To this goal there is one royal road and many that are long and terrible. But the royal road may be travelled only by those who are immune from temptation because their consciousness is not centred in the self which may be tempted. Understanding the law, they obey it, for only by obedience may the law be transcended and the soul become free. That is a royal road, indeed. But it is only for the few.

The other, cyclic and steep as the pathway that winds to the summit of the Purgatorio mountain, must for ages be travelled by the multitudes; for it is they who cannot as yet answer the questions, "Whence came I? wherefore do I exist, and whither do I go?"

Spirit, when first differentiated from the Absolute, is simple, not complex, undifferentiated, pure and good because it has not become conscious of evil. To gain the experiences by which alone it may expand its consciousness to infinity and become inclusive of all differentiation, it becomes individualized and embodied. And this earth is the scene of the experiences which the spirit needs and which it can gain only by means of an embodiment of personality.

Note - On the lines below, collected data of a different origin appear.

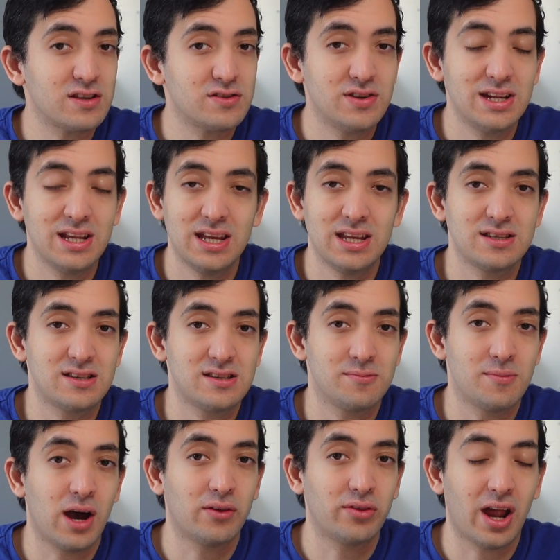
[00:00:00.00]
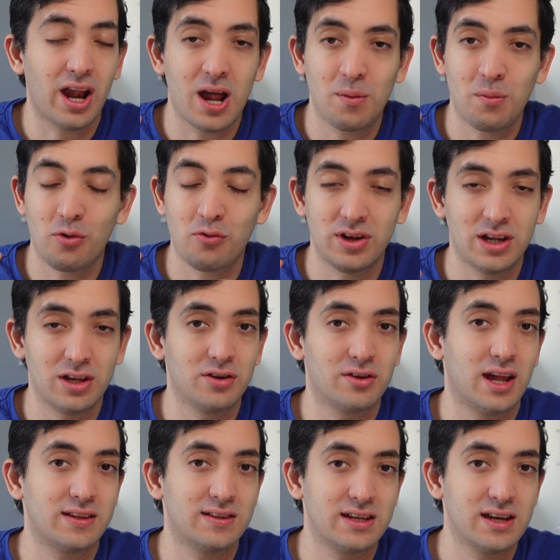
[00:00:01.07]
is really easy to mount and I'm not really good
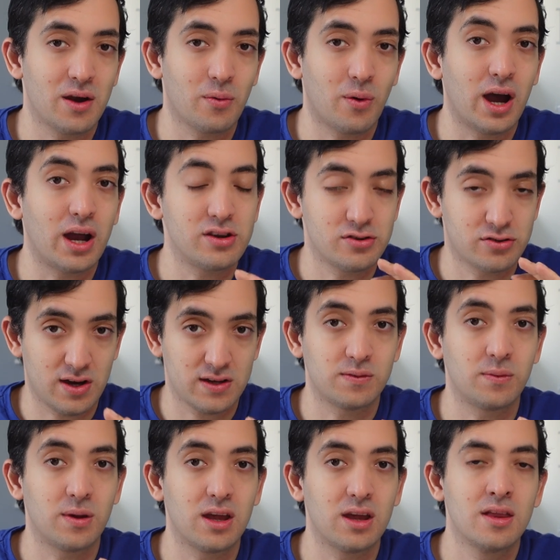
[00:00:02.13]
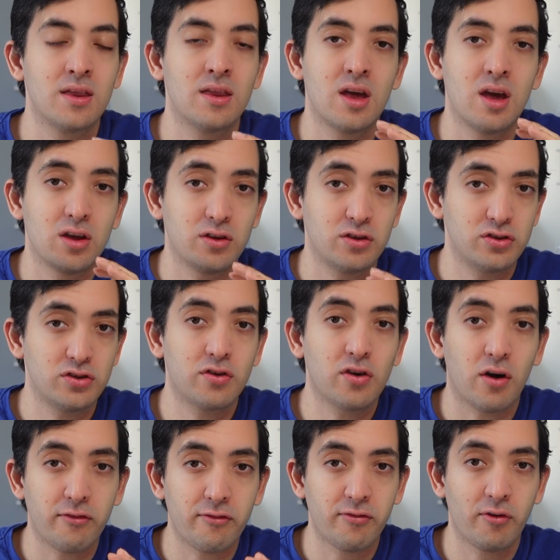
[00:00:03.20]
at DIY, trust me. You
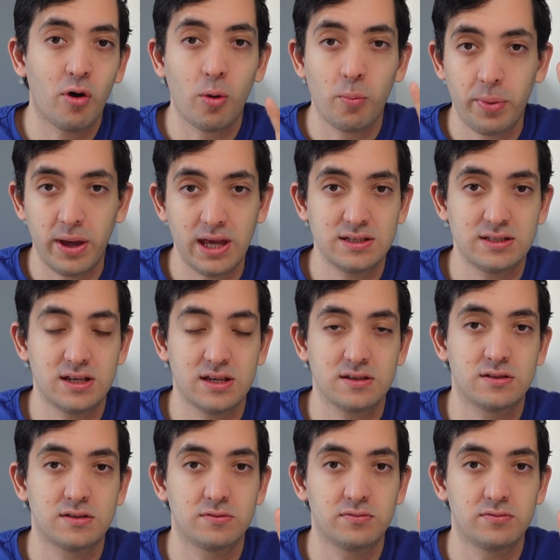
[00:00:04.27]
got four pieces,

Cycle after cycle, life after life, the soul tests all the conditions of earthly pleasure and pain by its own standard and measure. If that standard be self, alienation will be swift and certain, and slow and terrible will be the return to the divine. If the measure be brotherhood, service, ministry to others, the soul remains one with God and spiritual consciousness is by so much expanded.

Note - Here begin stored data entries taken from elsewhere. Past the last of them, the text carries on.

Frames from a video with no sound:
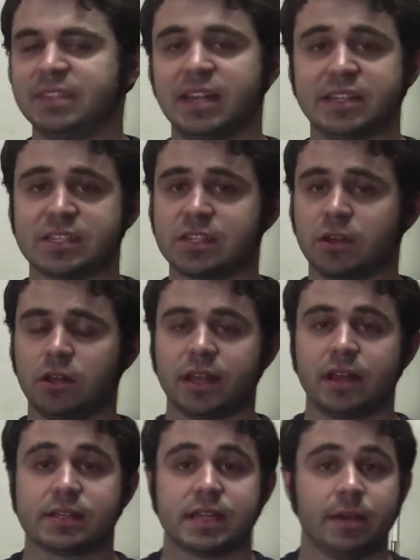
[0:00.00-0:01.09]
that's all I
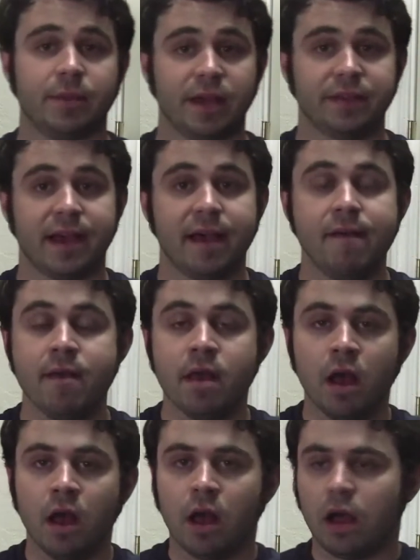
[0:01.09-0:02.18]
gotta say about that.
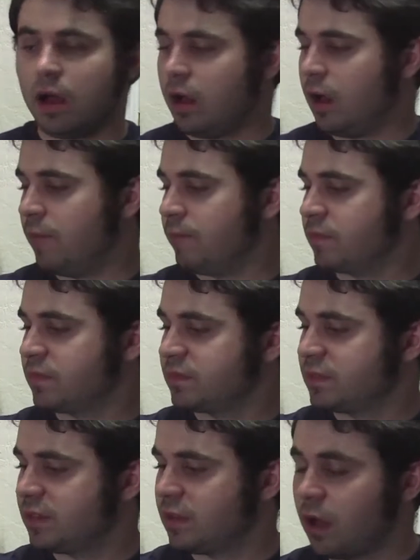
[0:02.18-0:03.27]

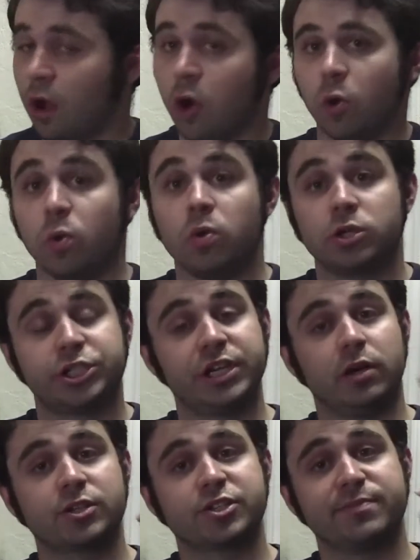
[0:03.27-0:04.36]
Oh, she
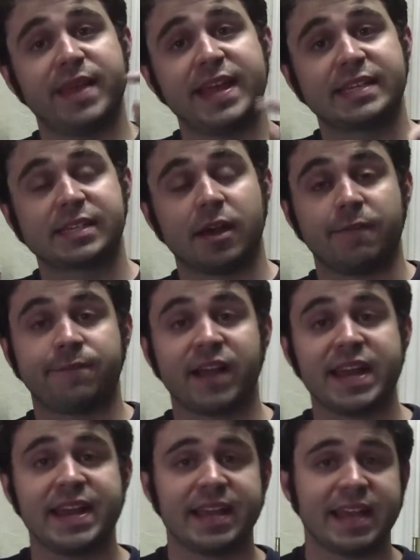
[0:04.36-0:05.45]
also makes
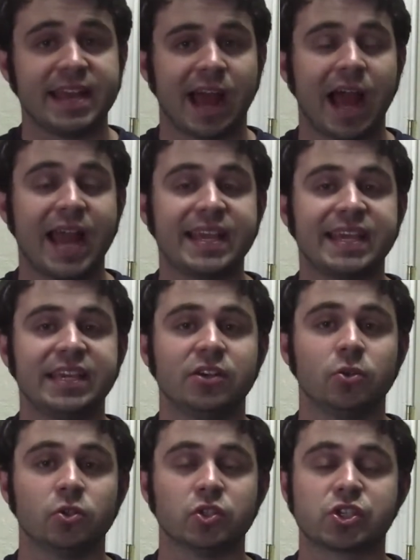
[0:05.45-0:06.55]
fighting in high
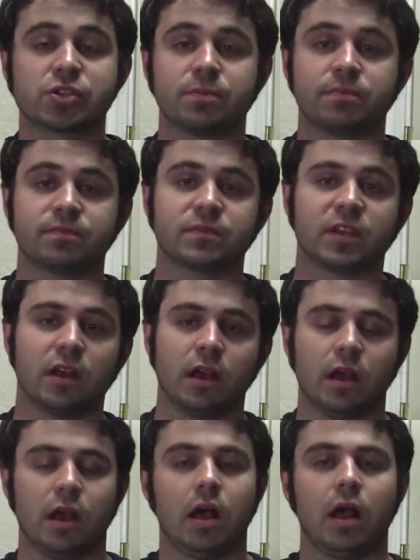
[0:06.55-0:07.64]
heels,
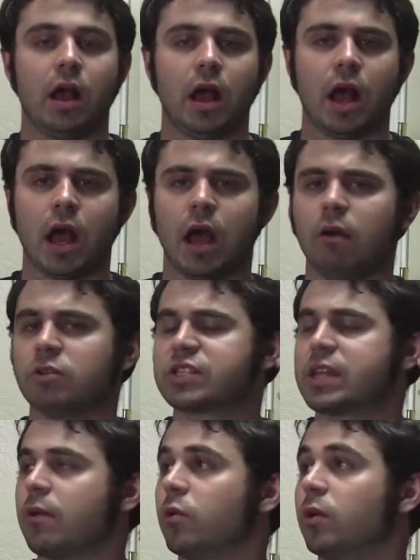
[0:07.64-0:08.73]
what's
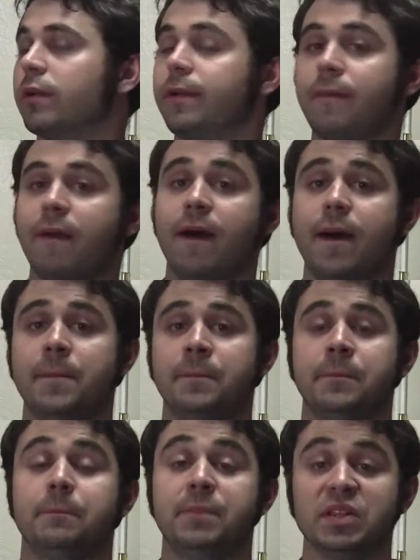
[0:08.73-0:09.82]
that word?
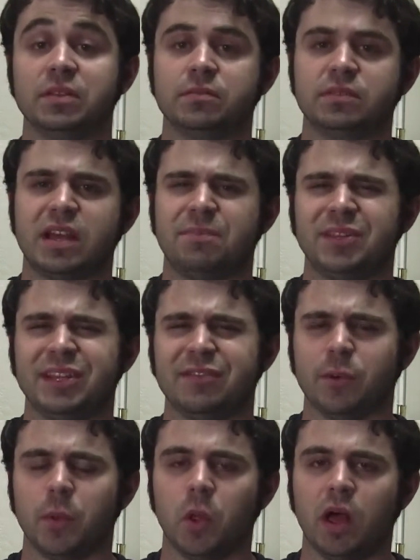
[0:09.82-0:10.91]
Not
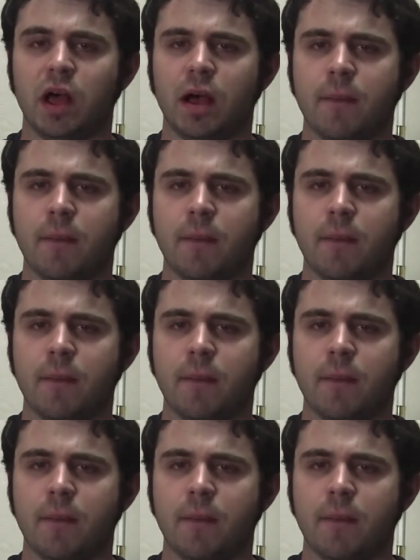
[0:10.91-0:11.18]
believable.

Since brotherhood is the ideal, our very institutions, church, state, and particularly the home, exist for no higher purpose than to develop within the soul of humanity a conscious desire to live for others. It is only because the soul manifests itself as two forces, in two sexes, man and woman, that the institution of the home, as we know it, is made possible. We fancy that these dual forces, incomplete and fluctuating, become completed and stable only through marriage. The novelists have threshed over this old straw for many weary years, for the view commonly taken is superficial and untrue.

Marriage, in its deeper aspect, is a means by which the soul prepares itself, through the joys of limited service, for that wider ministry which includes the world. Emerson expresses it better when he says "the lover ascends to the highest beauty, to the love and knowledge of Divinity, by steps on this ladder of created souls." Marriage opens the shortest way by which men and women, self-centred and egotistical, may be compelled, against their will if need be, to become conscious of the joy of sacrifice and the beauty of service.

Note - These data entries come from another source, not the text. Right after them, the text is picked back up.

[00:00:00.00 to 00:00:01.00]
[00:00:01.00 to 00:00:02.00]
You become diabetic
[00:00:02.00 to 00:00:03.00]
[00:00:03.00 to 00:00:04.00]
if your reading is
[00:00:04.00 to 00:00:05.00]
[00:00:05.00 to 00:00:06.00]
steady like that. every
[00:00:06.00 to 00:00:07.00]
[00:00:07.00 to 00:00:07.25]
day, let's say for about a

The child, like the childish race, is, in some respects, very much of a savage. He has neither intellectual nor ethical ideas and, as Froebel expresses it, "the first circle of a child's life is physical nature bound by necessity." The baby cares only to be kept physically comfortable, and he proposes to be kept so at the expense of others as far as possible. He is a little egotist. The world is his oyster. Selfishness, if he be not guided, is far more native to him during the earliest period of his life, than altruism. And it is significant that a large proportion of children grow into manhood and womanhood, particularly in these days of ferment and individualism, with the firm belief that, first of all, they must look out for themselves. They do not voluntarily accept the path of brotherhood, but the law, the wise law, forces them, by few or many hard experiences, to finally see the wisdom of choosing it. By refusing to obey the law they place themselves within the sweep of its mighty arm and are struck down.